Since then, the number of psychiatric beds available in the state has nosedived from 2,800 to around 200 at New Hampshire Hospital in Concord.

"We haven't put enough services into the communities. The overflow certainly goes in the prisons," Carol Farmer, Community Council's associate executive director, said.

The newest estimates of the number of inmates with severe mental illness are the most eye opening. An estimated 14 percent of male inmates and 31 percent of female inmates suffer from a severe mental illness, according to a study by the Council of State Governments Justice Center and Policy Research Associates..

Researchers interviewed more than 20,000 individuals booked at five jails in New York and Maryland and, applied nationwide, indicate that more than 2 million people with mental illness are arrested annually, according to the study.

"The growth of local correctional populations has strained the limited capacity of jails to respond to the health needs of inmates," according to the study.

About 25 percent of Granite State prisoners received medication for mental illness, and that didn't include inmates who refuse medication or those who hadn't been evaluated, according to one study by the New Hampshire Association of Counties.
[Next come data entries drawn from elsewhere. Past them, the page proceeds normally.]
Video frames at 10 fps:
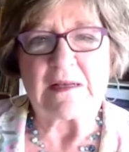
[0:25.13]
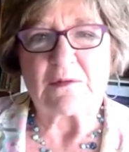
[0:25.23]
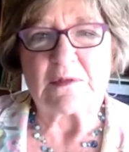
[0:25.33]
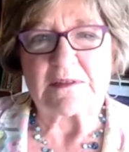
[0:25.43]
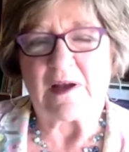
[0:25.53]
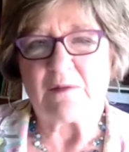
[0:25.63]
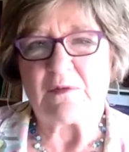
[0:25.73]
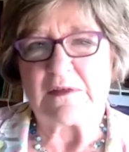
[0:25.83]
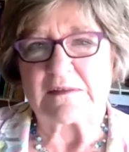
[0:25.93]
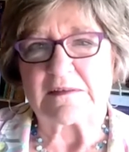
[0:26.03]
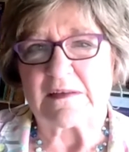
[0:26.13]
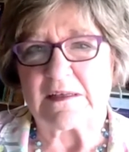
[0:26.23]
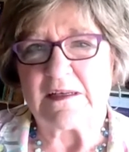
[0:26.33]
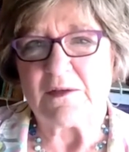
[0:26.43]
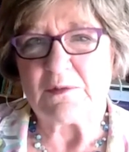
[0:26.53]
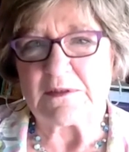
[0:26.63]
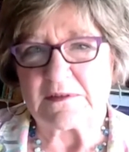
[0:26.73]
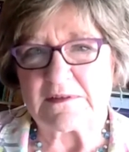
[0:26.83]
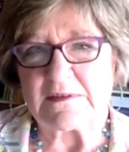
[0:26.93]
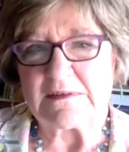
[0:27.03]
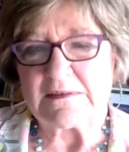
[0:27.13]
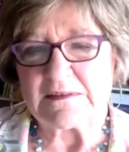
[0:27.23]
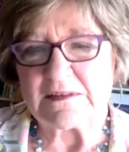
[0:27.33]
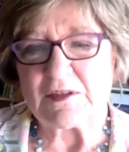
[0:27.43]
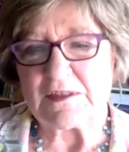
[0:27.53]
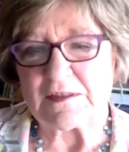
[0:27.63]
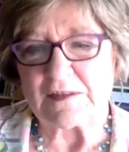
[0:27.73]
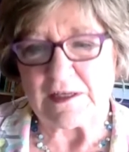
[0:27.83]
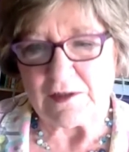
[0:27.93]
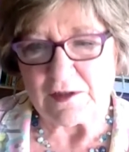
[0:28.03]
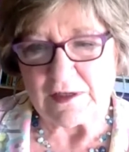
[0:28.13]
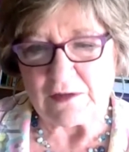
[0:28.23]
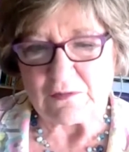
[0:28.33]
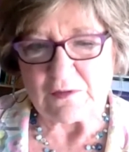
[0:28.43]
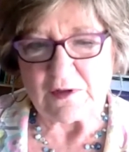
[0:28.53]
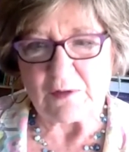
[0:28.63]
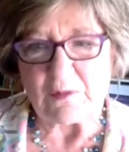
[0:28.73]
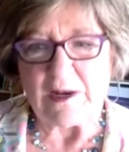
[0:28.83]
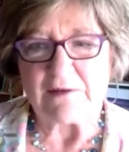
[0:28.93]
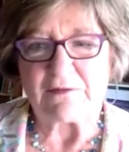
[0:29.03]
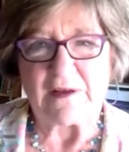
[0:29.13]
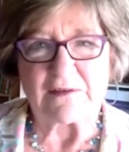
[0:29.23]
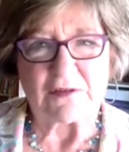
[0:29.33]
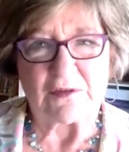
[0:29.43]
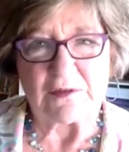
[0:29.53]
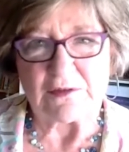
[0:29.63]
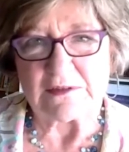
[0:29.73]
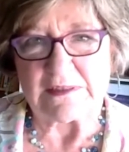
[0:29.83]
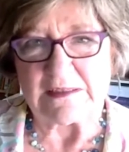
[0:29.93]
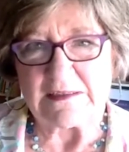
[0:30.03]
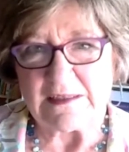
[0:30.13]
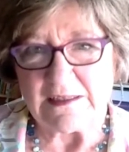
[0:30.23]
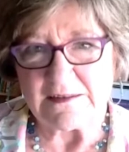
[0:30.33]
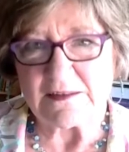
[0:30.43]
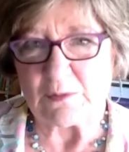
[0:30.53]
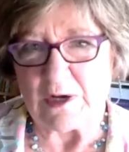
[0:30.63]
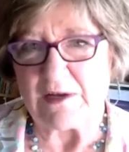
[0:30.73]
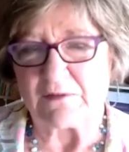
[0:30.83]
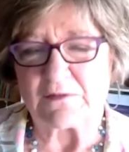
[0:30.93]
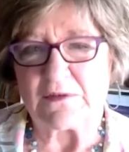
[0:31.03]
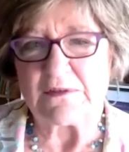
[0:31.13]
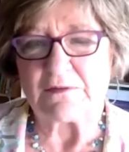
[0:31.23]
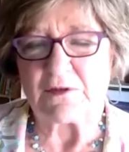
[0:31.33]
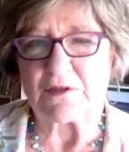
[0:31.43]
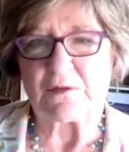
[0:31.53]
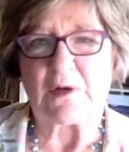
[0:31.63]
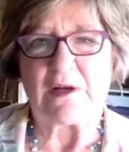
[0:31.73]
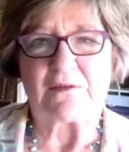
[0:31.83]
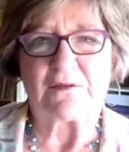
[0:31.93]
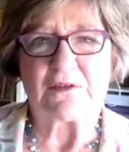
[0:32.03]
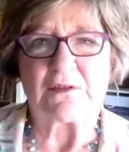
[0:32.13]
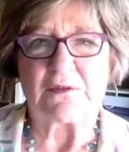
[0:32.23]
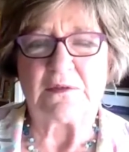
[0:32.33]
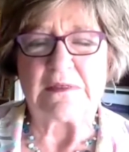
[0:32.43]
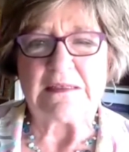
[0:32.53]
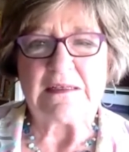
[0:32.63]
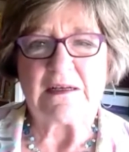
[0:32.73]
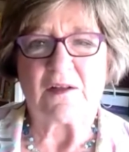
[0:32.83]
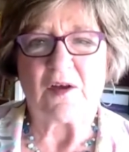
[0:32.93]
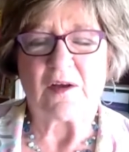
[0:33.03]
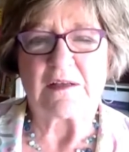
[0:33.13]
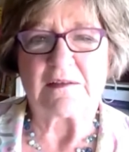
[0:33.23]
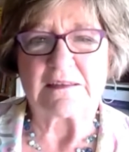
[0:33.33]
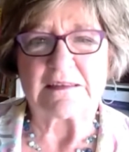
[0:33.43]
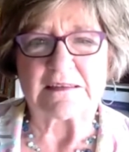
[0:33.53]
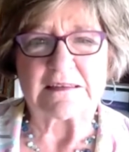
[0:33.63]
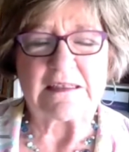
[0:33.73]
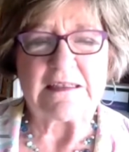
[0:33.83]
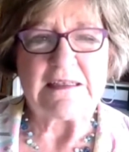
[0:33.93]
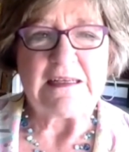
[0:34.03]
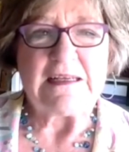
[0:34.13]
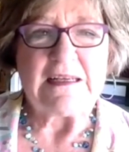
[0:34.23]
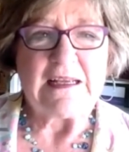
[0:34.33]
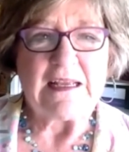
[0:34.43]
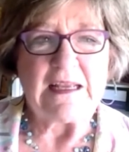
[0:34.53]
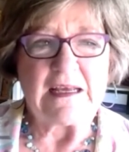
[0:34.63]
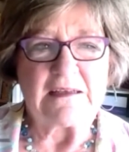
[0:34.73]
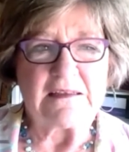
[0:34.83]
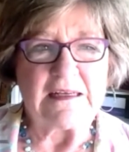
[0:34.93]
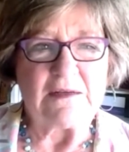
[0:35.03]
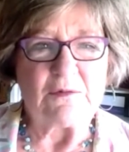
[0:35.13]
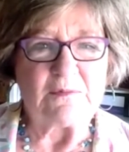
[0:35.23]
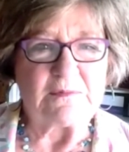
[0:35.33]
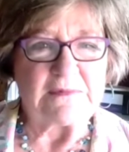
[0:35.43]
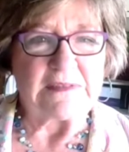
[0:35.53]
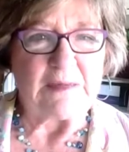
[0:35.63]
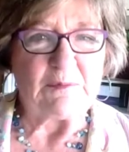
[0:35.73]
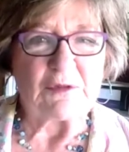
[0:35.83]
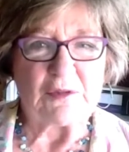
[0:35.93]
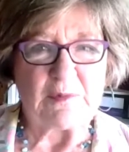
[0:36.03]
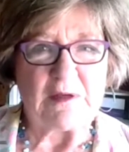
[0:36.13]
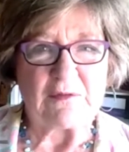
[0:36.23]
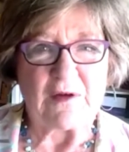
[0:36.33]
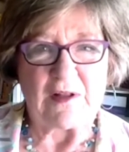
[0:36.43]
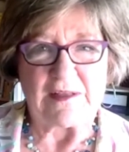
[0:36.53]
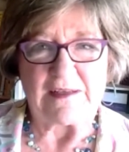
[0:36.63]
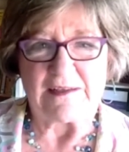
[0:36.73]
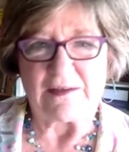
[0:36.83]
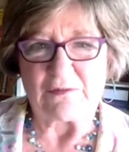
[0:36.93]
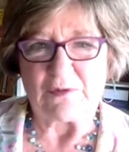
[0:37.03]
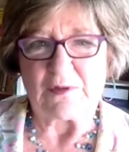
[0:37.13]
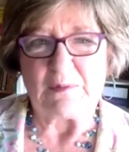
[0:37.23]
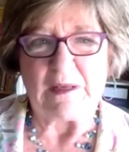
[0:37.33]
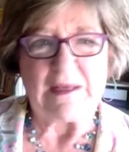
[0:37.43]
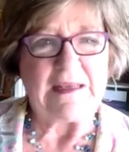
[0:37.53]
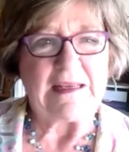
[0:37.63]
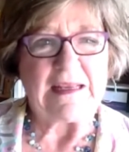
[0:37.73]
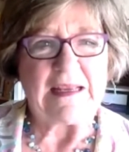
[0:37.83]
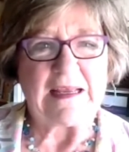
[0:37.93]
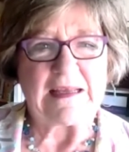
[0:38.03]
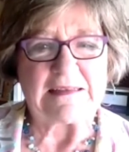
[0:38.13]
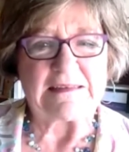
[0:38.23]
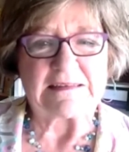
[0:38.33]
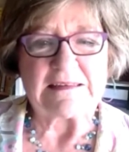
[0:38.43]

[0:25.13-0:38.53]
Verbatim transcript: it was obvious that he was seriously looking for a wife after losing his wife, first wife, to a long illness. And he seemed to be falling in love with me. And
The numbers for juvenile offenders are more startling. An estimated 56,000 New Hampshire children ages 5-19 have a diagnosable mental illness and as much as 68-80 percent of juvenile offenders in the state have a mental illness, according to a Community Connections position paper.

Not only do millions suffer from mental illness, many of them also go to jail. Close to 50 percent of mentally ill inmates committed nonviolent crimes and usually stay in jail longer than other inmates, according to the Criminal Justice/Mental Health Consensus Project.